Phone VPN problem - which certificate and how do I regenerate?


#1

My Sangoma phone connected via VPN dropped off today. I found the following errors in /var/log/messages -

Which certificate is this and how do I regenerate it? And does it need to be pushed to the phone or is it server side?

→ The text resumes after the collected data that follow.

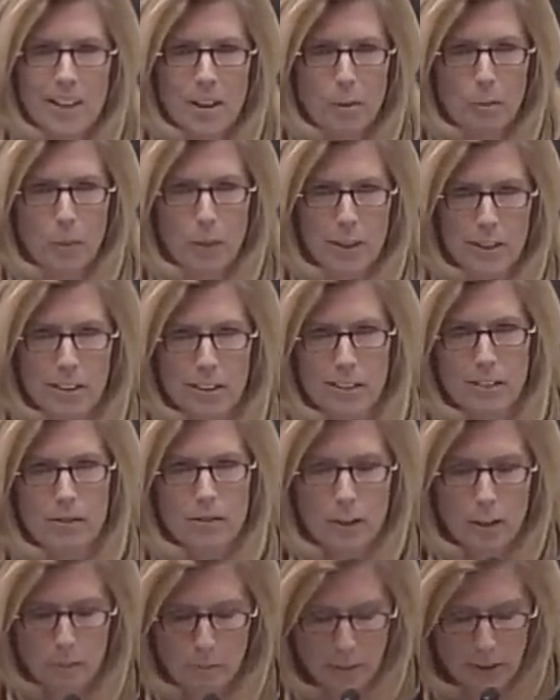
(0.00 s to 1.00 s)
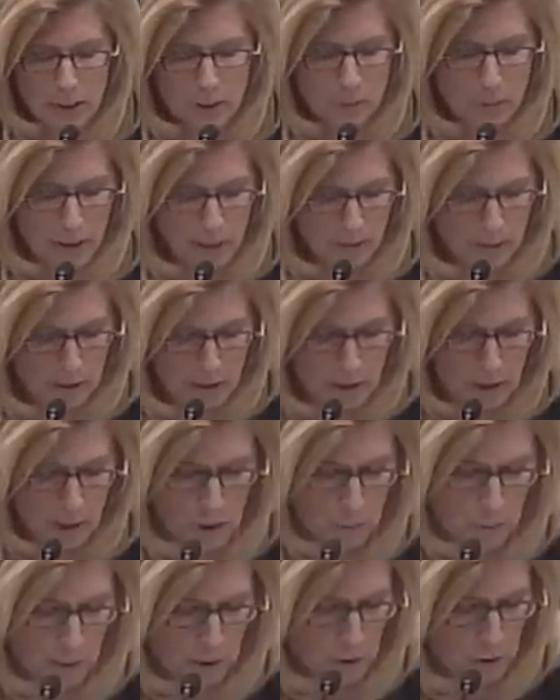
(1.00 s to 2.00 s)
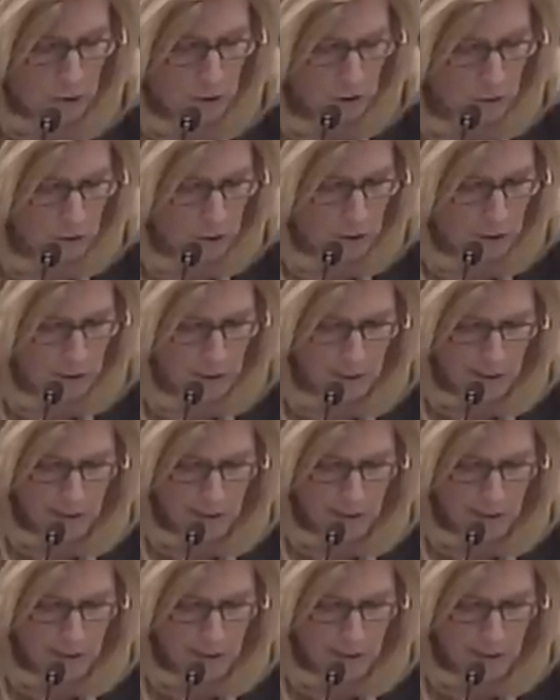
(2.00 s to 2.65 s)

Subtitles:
the President from these benevolent suspensions,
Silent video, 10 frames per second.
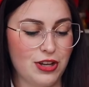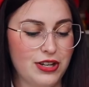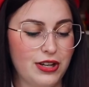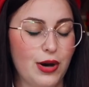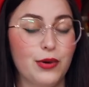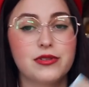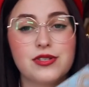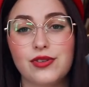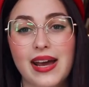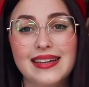gonna go
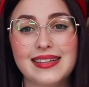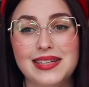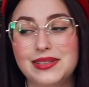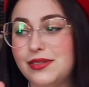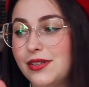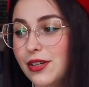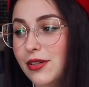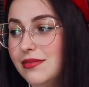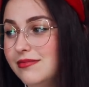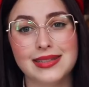straight
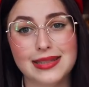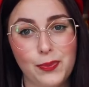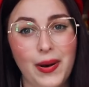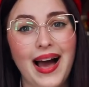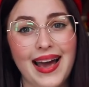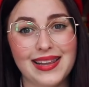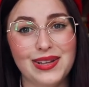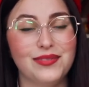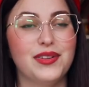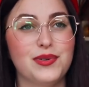into the pile
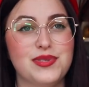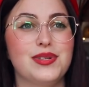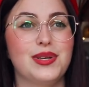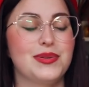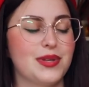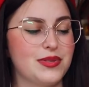of those to use.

Feb 1 19:45:54 freepbx openvpn: Mon Feb 1 19:45:54 2021 **136.49.xx.xx** :41601 TLS: Initial packet from [AF_INET] **136.49.xx.xx** :41601, sid=a14a116c ed826552

Feb 1 19:45:55 freepbx openvpn: Mon Feb 1 19:45:55 2021 **136.49.xx.xx** :41601 VERIFY ERROR: depth=0, error=CRL has expired: CN=client7

Feb 1 19:45:55 freepbx openvpn: Mon Feb 1 19:45:55 2021 **136.49.xx.xx** :41601 OpenSSL: error:14089086:SSL routines:ssl3_get_client_certificate:certificate verify failed

Feb 1 19:45:55 freepbx openvpn: Mon Feb 1 19:45:55 2021 **136.49.xx.xx** :41601 TLS_ERROR: BIO read tls_read_plaintext error

Feb 1 19:45:55 freepbx openvpn: Mon Feb 1 19:45:55 2021 **136.49.xx.xx** :41601 TLS Error: TLS object -> incoming plaintext read error

Feb 1 19:45:55 freepbx openvpn: Mon Feb 1 19:45:55 2021 **136.49.xx.xx** :41601 TLS Error: TLS handshake failed

Feb 1 19:45:55 freepbx openvpn: Mon Feb 1 19:45:55 2021 **136.49.xx.xx** :41601 SIGUSR1[soft,tls-error] received, client-instance restarting

#2

I turned the VPN off / on (based on a google search of this site). Then rebuilt the phone in endpoint manager.

All good now!

Is there something I should be doing regularly to avoid this in the future?